Anche la sfilata di Alexander McQueen doveva diventare uno spettacolo visibile ai quattro angoli della terra per via della trasmissione in diretta su www.showstudio.com, sito interattivo del fotografo Nick Knight. Peccato che mezz'ora prima dello show Lady Gaga, il fenomeno pop dell'estate per via del brano-tormentone Poker face, abbia pensato bene di anticipare su Twitter una notizia clamorosa per i suoi innumerevoli fan: nella colonna sonora del défilé si poteva ascoltare in anteprima mondiale qualcosa del suo prossimo album. L'eccesso di contatti ha reso praticamente impossibile l'accesso virtuale allo show, ma guardando le immagini su www.style.com, il sito prediletto dagli addetti ai lavori della moda, abbiamo capito una volta di più che McQueen è un grandissimo visionario e tutto sommato non importa se le sue creazioni sono difficili da vendere e portare: ogni tanto bisogna pur sognare a occhi aperti davanti a un vestito spettacolare. «Io sogno un mondo migliore» ci ha raccontato su Skype Ennio Capasa domenica mattina poco prima di mandare in passerella con la sfilata Costume National una moda che è modo di essere e pensare totalmente nuovo e sottilmente femminile. «Le donne oggi hanno il cuore tenero e la scorza dura - ha concluso lo stilista -: bisogna trovare un punto d'equilibrio tra sperimentazione e autenticità, un linguaggio supercreativo e al tempo stesso comprensibile». In poche parole per tingere di verde i fiori che decoravano gran parte dei modelli sotto forma di stampa, lavorazioni fil coupé oppure jacquard, Capasa ha utilizzato certe alghe giapponesi che donano incredibili sfumature luccicanti al colore-principe della natura. Invece per ottenere l'effetto broccato su alcuni jeans tagliati divinamente bene, ha scelto una mischia particolarmente insolita di cotone e lamé. Del resto l'importanza dei materiali nella moda è tale che una delle più belle collezioni di questa tornata parigina seguita dal Giornale grazie alle nuove tecnologie, è stata quella di Lanvin interamente prodotta con tessuti creati dall'uomo: poliesteri al posto della seta, polimeri invece dello chiffon, microfibre che al tatto sembrano pesche mature.
Le trasparenze assassine create da John Galliano per Dior creavano invece un piacevole contrasto con la sensuale durezza mascolina del trench mutuato da un'idea in qualche modo perversa di una moderna Lauren Baccall che indossa e plasma su di sé il capo-simbolo di Humphrey Bogart. Formidabile l'idea del grembiule di pelle trasformato in vestito per l'alta borghesia che veste Saint Laurent. Stefano Pilati stavolta ha fatto metà collezione su questa saggia concretezza dettata dai tempi duri che stiamo vivendo.

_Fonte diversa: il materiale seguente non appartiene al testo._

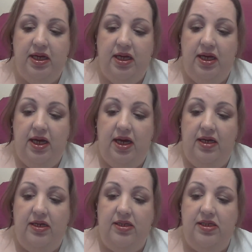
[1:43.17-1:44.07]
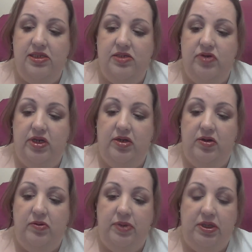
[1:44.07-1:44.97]
this is really
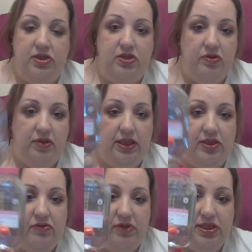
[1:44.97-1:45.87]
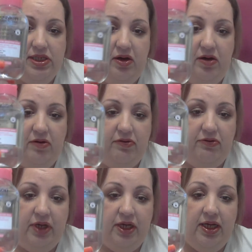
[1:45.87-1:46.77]
good because you don't need to rinse it off.
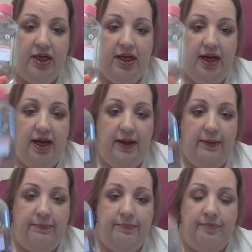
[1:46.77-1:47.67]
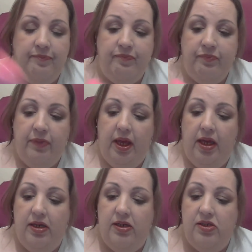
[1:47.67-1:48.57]

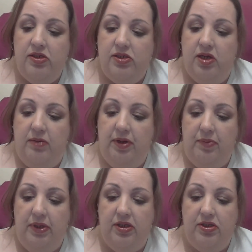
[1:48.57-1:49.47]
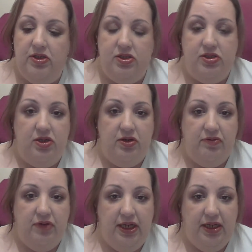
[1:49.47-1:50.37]
So I'm able to just sort of
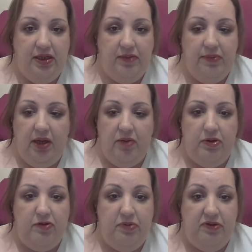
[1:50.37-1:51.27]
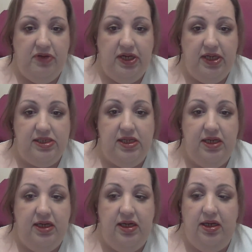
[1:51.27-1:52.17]
clean the makeup off my face
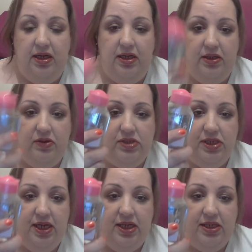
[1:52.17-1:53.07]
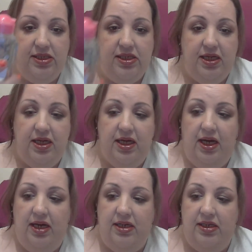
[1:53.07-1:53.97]
using this,
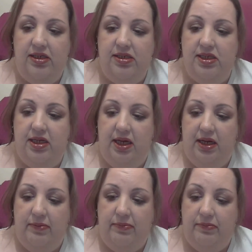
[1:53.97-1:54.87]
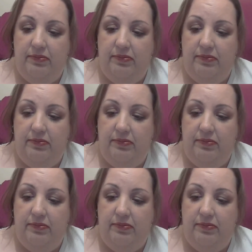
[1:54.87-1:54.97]
and it's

C'è un filone naturalista nella moda francese che nessuno ha seguito bene come Giambattista Valli sia nella sua stupenda sfilata in cui si riconoscevano le influenze di artisti come Brancusi, Picasso e Man Ray, sia nella fenomenale collezione creata per la linea Gamme Rouge di Moncler.

Bella e con l'anima la moda di Dries Van Noten, interessante il debutto di Phoebe Filo da Céline, disastroso quello di Linsday Lohan come fashion supervisor della nuova designer di Ungaro disegnata da Estrella Archs e tutta da verificare una stagione in cui non tutti hanno voluto o potuto farsi vedere da lontano.